**PROBLEM:**
Please restate, word for word, the lines below that begin at the one with "[8:29.17-8:29.67]" and end at the one with "What the speaker". Leave out all other lines.

**DATASET ENTRIES:**
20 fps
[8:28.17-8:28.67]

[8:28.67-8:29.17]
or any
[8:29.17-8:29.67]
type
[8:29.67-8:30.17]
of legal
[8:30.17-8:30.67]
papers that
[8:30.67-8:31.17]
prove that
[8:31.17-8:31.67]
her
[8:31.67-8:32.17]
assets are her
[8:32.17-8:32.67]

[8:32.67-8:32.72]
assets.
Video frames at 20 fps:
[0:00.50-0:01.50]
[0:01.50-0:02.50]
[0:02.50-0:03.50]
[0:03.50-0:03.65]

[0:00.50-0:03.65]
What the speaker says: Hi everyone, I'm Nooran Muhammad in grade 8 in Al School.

...

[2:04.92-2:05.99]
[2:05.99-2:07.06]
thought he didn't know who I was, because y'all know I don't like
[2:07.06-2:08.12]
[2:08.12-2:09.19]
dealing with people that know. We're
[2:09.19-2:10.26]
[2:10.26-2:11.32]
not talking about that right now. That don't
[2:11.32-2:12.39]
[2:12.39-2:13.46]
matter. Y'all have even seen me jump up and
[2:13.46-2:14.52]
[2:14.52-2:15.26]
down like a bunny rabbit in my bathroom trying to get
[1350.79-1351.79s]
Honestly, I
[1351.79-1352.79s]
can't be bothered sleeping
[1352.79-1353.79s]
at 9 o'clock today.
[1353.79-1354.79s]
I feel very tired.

==

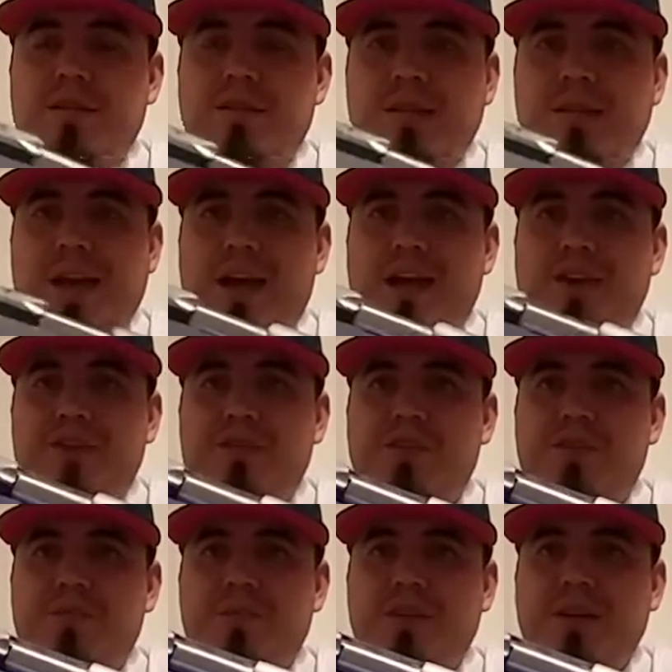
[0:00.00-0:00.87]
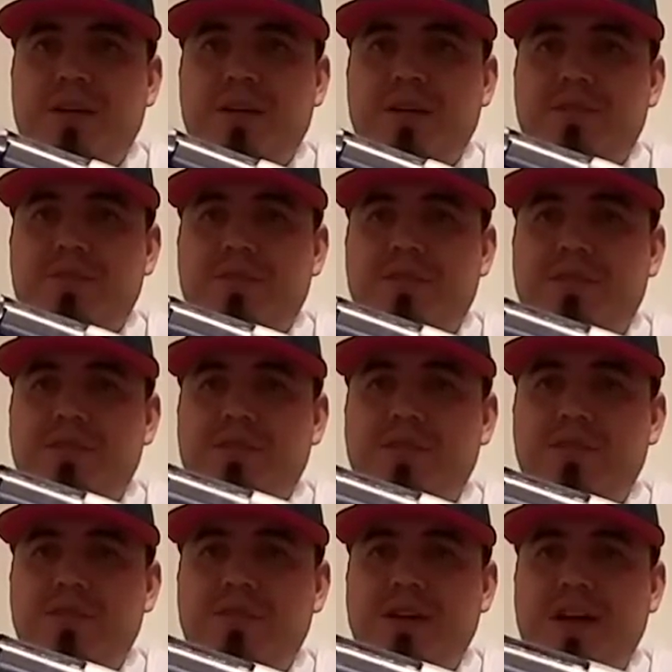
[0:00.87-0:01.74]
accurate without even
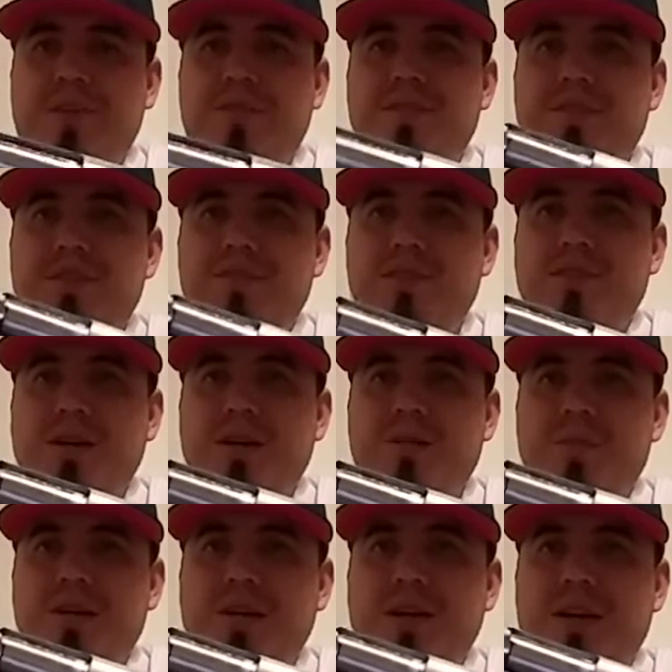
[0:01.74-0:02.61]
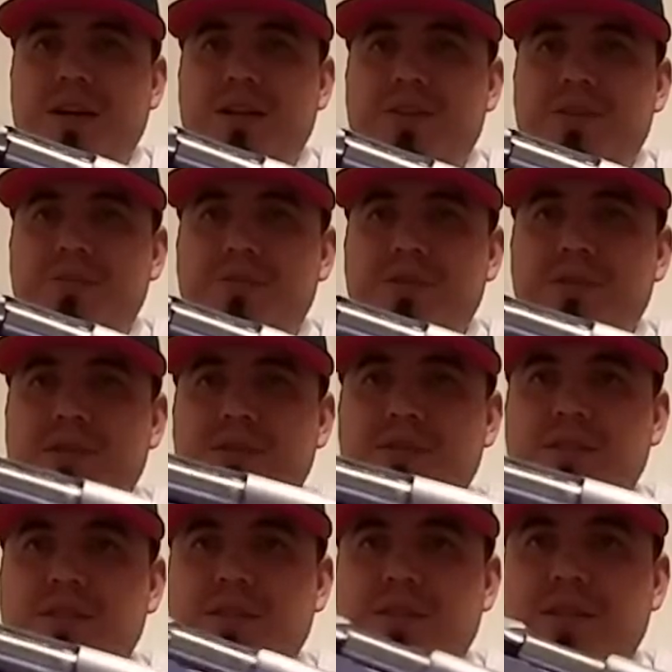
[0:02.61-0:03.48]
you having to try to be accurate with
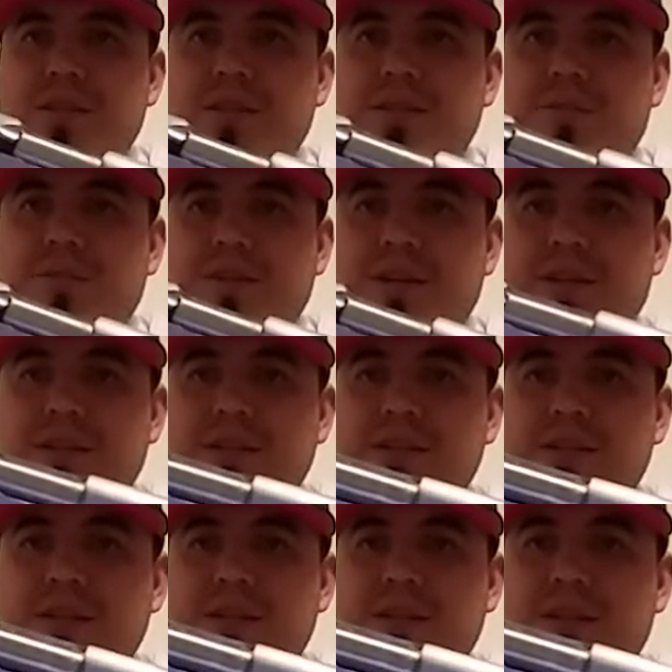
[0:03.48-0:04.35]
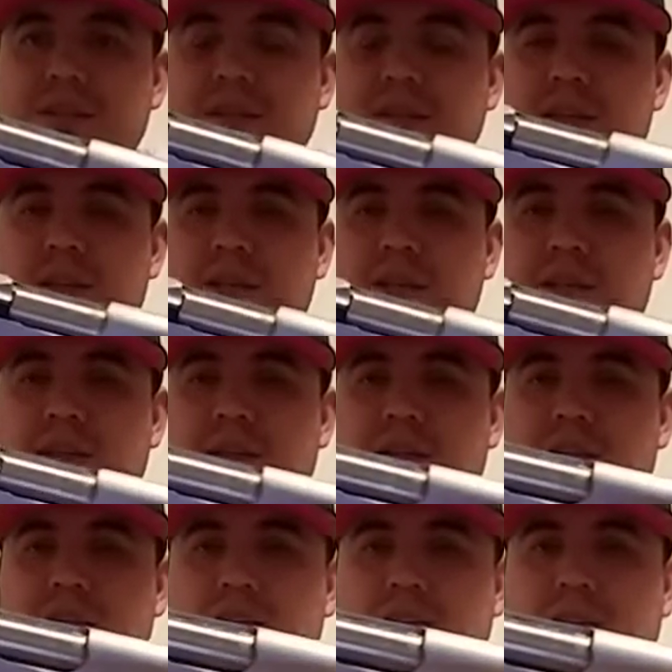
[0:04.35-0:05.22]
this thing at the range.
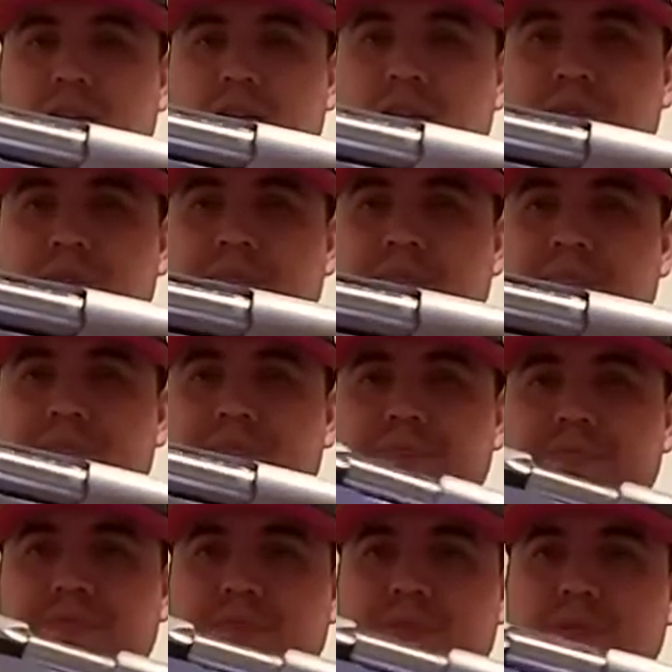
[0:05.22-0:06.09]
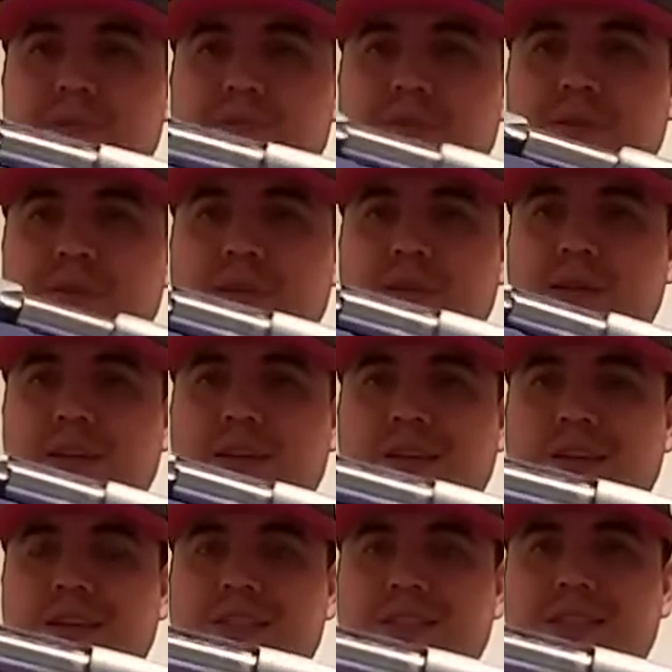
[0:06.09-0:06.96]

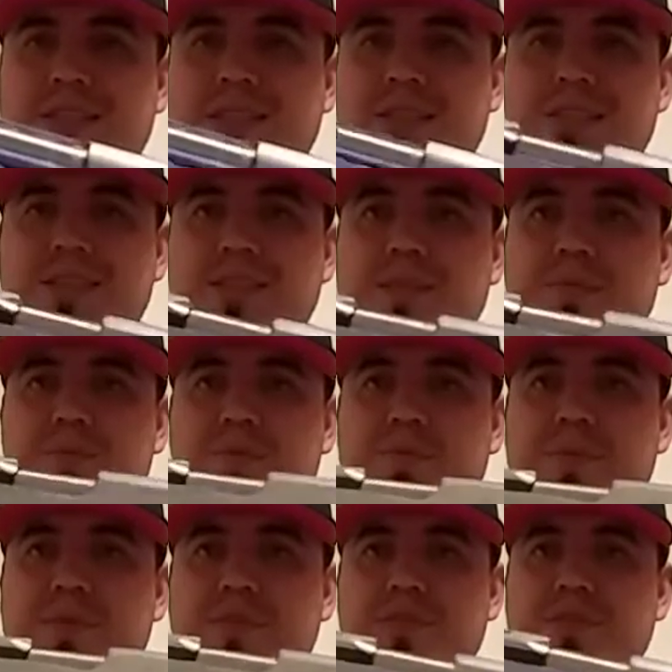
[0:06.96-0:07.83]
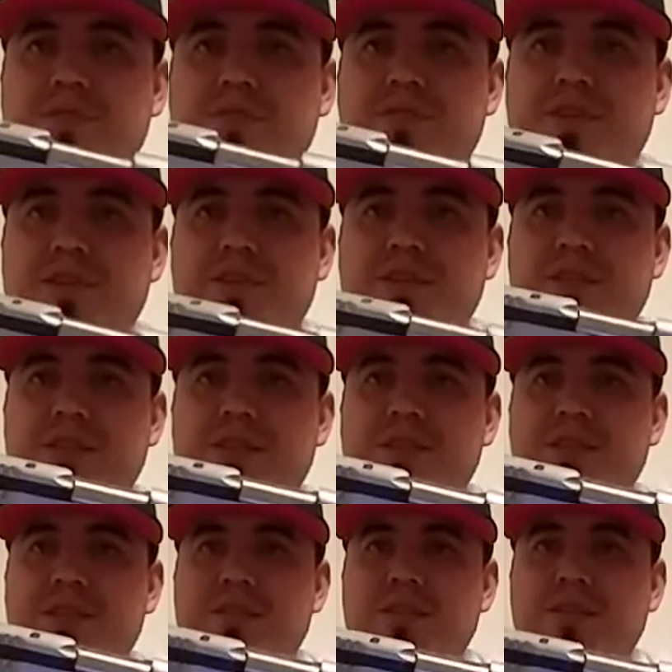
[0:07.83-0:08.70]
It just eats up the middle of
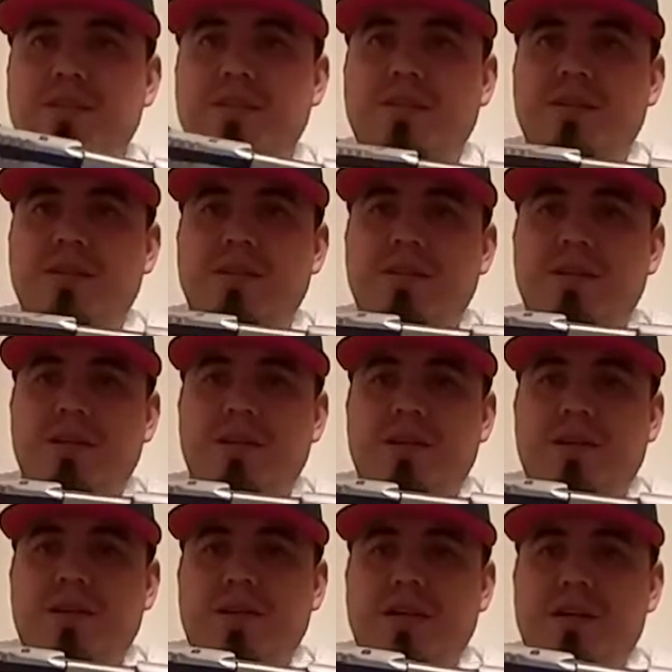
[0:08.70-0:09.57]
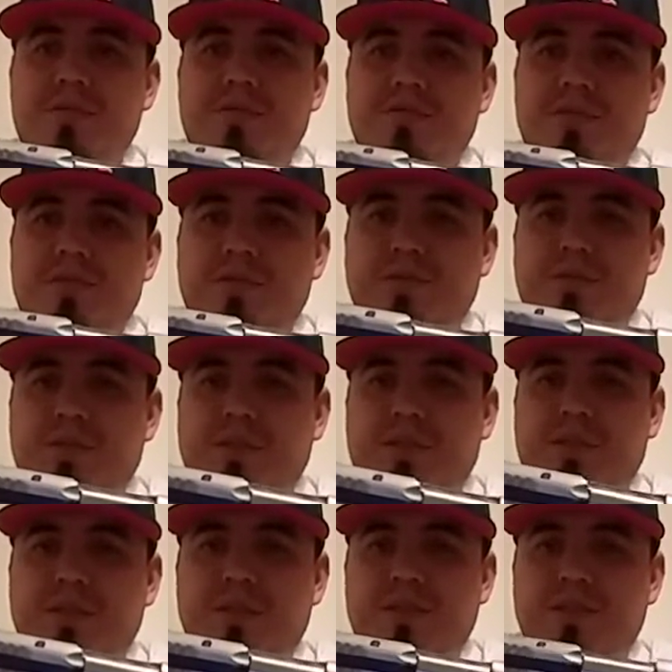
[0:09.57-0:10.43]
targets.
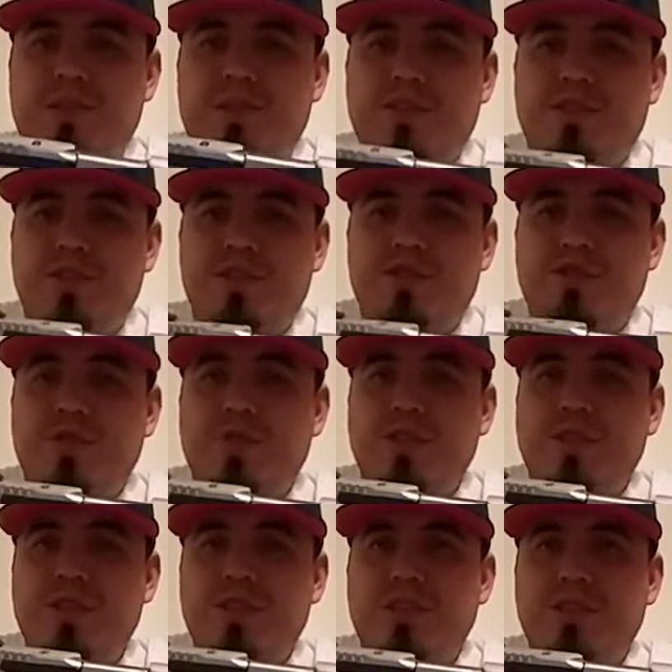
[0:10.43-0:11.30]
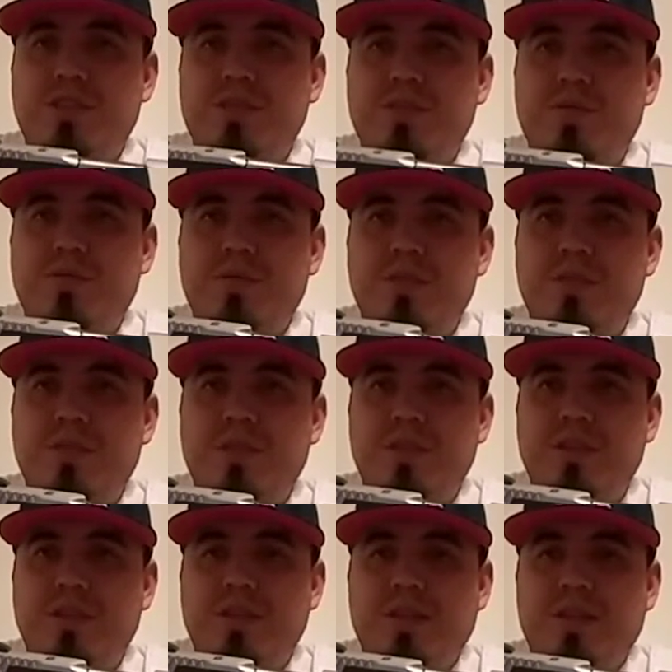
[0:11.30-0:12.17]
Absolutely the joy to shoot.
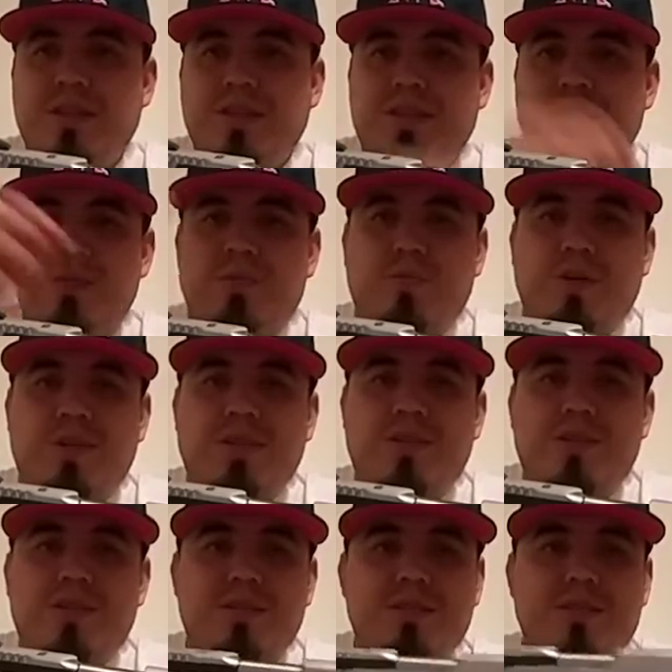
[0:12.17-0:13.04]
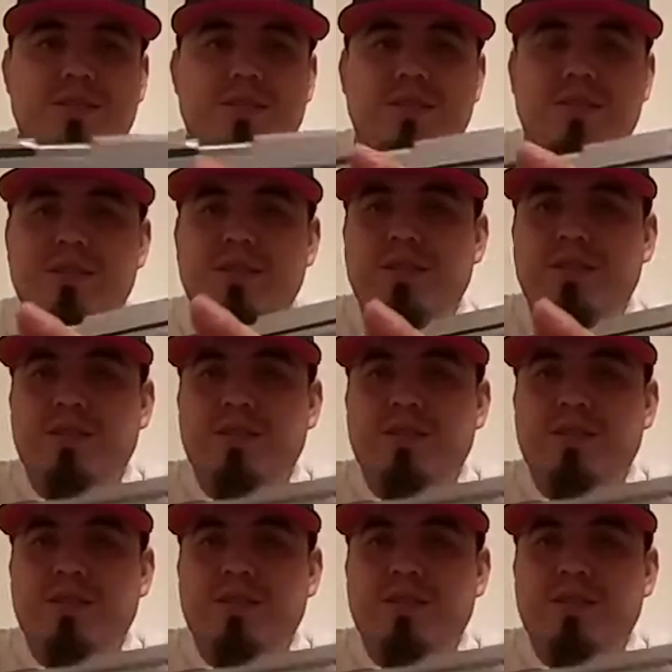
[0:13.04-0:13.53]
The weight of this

**ANSWER SECTION:**
[8:29.17-8:29.67]
type
[8:29.67-8:30.17]
of legal
[8:30.17-8:30.67]
papers that
[8:30.67-8:31.17]
prove that
[8:31.17-8:31.67]
her
[8:31.67-8:32.17]
assets are her
[8:32.17-8:32.67]

[8:32.67-8:32.72]
assets.
Video frames at 20 fps:
[0:00.50-0:01.50]
[0:01.50-0:02.50]
[0:02.50-0:03.50]
[0:03.50-0:03.65]

[0:00.50-0:03.65]
What the speaker says: Hi everyone, I'm Nooran Muhammad in grade 8 in Al School.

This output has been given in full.